CIFUENTES DIMITE POR
ARTE DE MAFIA
JUAN CARLOS ESCUDIER
Cuenta
la leyenda que la mafia se inventó en estas tierras. Se hacía llamar la Santa
Garduña, una hermandad de facinerosos creada en Toledo para actuar contra
judíos y musulmanes y quedarse con sus propiedades tras pasarles a cuchillo o
asarles en la hoguera. Se afirma también que, perseguidos por uno de sus
asesinatos, tres de sus integrantes dieron con sus huesos en Italia, donde
aprovecharon para fundar allí la Camorra, la Cosa Nostra y la Ndrangheta. Lo
sucedido hoy con Cristina Cifuentes y el sórdido vídeo de 2011 mostrando su
hurto de unas cremas en el Eroski dan mucha veracidad a la historia. Sí, aquí
nació la mafia sin ningún género de dudas.
Cifuentes
debió haber dimitido cuando se desvelaron las primeras informaciones sobre su
máster regalado, antes de que arrastrara por el fango a la institución que
representaba y a una universidad que difícilmente escapará del estigma de la
venta de títulos con el que algunos politiquillos adornaban sus currículos.

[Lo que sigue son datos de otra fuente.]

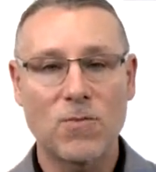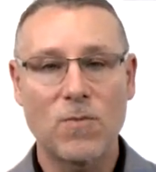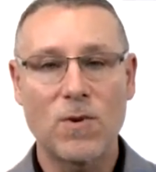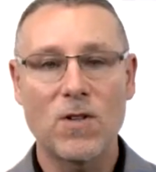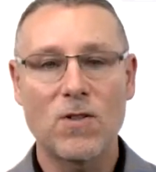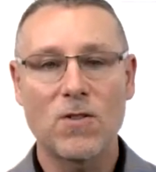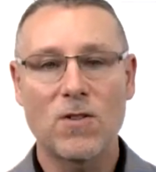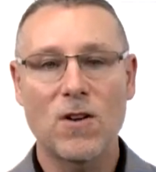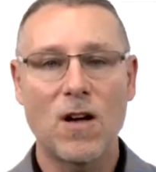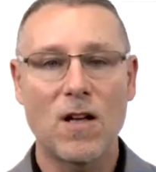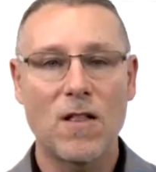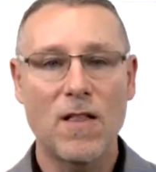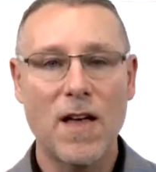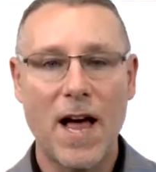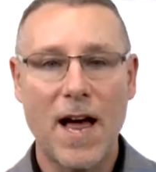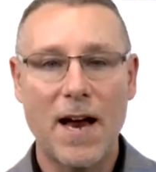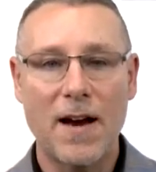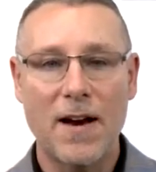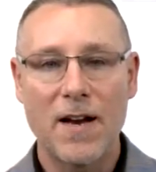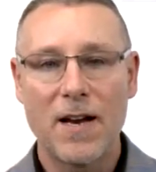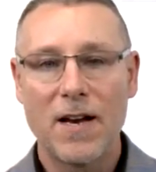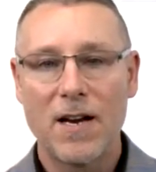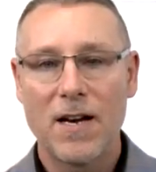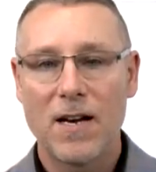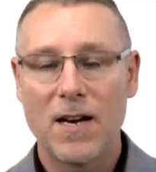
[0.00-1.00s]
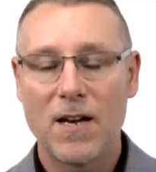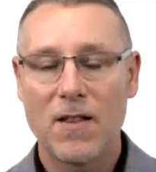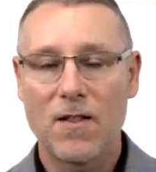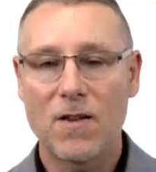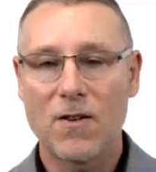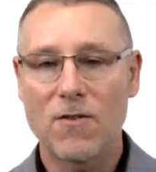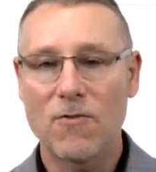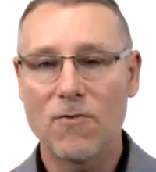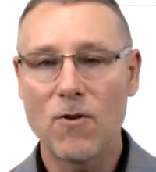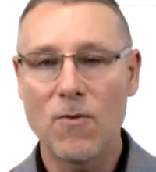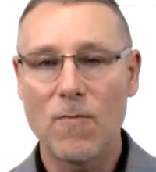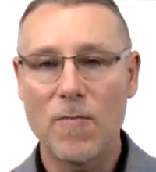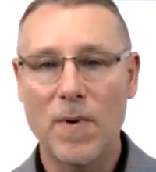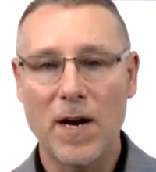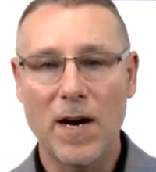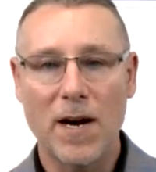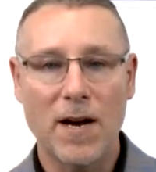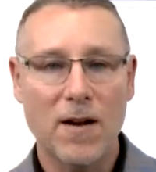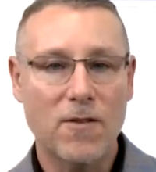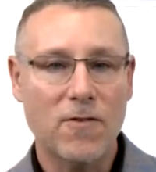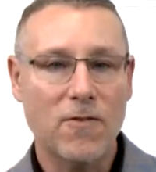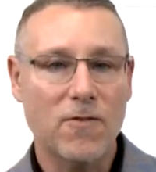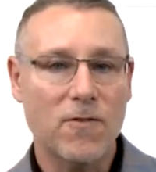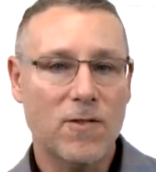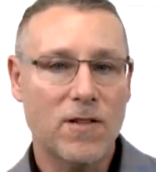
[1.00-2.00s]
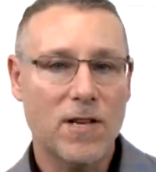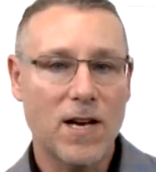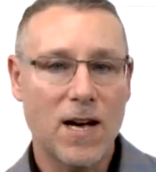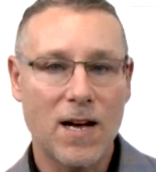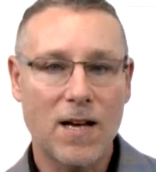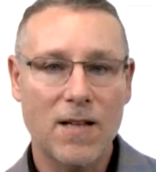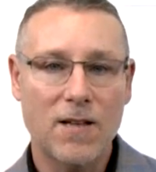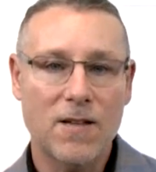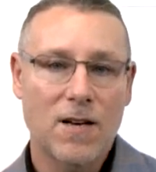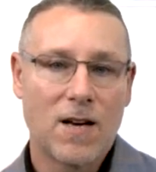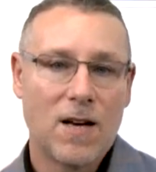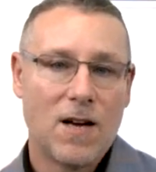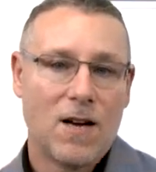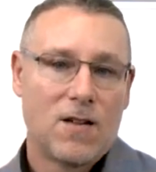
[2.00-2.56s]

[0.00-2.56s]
We saw that in the grouping exercise.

Debió hacerlo entonces por iniciativa propia u obligada por su partido, que,
implicado como está en corrupciones mayores, ya es incapaz de distinguir entre
el bien y el mal y ha adoptado la mentira como inseparable mascota. Lo ha
tenido que hacer hoy porque alguien ha guardado durante siete años las imágenes
de unas cámaras de seguridad que debieron haber sido destruidas quince días
después. Lo ha tenido que hacer hoy por arte de mafia.
La
Garduña de nuestros días se oculta en algunos aparatos del Estado y en sus
cómplices políticos y mediáticos. Son los que impidieron poner nombre a la X de
los GAL, los que decidieron que había que acabar con Borrell cuando aspiraba a
liderar y purgar el PSOE y los que han mantenido al PP en el machito y, en
general, el statu quo de un sistema purulento y prácticamente incurable. Están
en las cloacas y en los áticos, porque sino no se explicaría el bronceado que
lucen algunos de sus sicarios.
Si
no caído, Cifuentes ya era un tambaleante ángel rubio al que faltaban unos días
para besar el suelo. El empujón brutal que la ha derribado ahora es puro
sadismo. No es la cabeza de caballo bajo el embozo de la cama sino el batazo de
Al Capone en su cena de intocables por el simple placer de contemplar los sesos
esparcidos en el mantel. A estas alturas descubrir si el golpe procede de la
llamada policía patriótica, de los servicios de inteligencia o de alguna hiena
del partido o del Gobierno resulta indiferente. Lo interesante estará en
observar quién gana y quién pierde con su intempestiva abdicación, con la
carnicería.
La
propia expresidenta ha asegurado en su patética despedida haber sido objeto de
extorsiones, investigaciones, espionajes y dossieres como precio a pagar por su
tolerancia cero con la corrupción en Madrid, y sugería que no necesitaba ser
apuntillada porque su decisión de irse para impedir que la “izquierda radical”
asaltara la Comunidad ya estaba tomada y prevista para el 2 de mayo, fecha con
olor a héroes populares y a la pólvora de los arcabuces.
En
definitiva, se declaraba víctima de los corruptos, que eran o fueron los suyos
pero a los que jamás ha identificado con nombres y apellidos, y salvaguarda
frente a unas hordas rojas que, robar no robarían, pero que nada más llegar
subirían los impuestos. El sufrimiento de esta mujer ha debido de ser
inimaginable mientras se debatía entre el
deseo de poner fin a la cacería y el deber de continuar para frenar a
los marxistas y seguir beneficiando a los madrileños con su magnánimo
liberalismo.
Políticos
y personajes públicos harán bien en hacer memoria y bucear a pulmón en sus
miserias personales. Quizás algún día hicieron llorar a un niño por la calle,
insultaron a una ancianita, se saltaron un semáforo en rojo o se tocaron
compulsivamente viendo porno antes de acostarse, y ahora figuran en los
archivos de ese Gran Hermano, que espera la oportunidad para hundirles como ha
hecho con Cifuentes mostrando esas leches hidratantes que saltaron a su bolso
antes de pasar por caja. La mafia vigila su negocio. No es nada personal.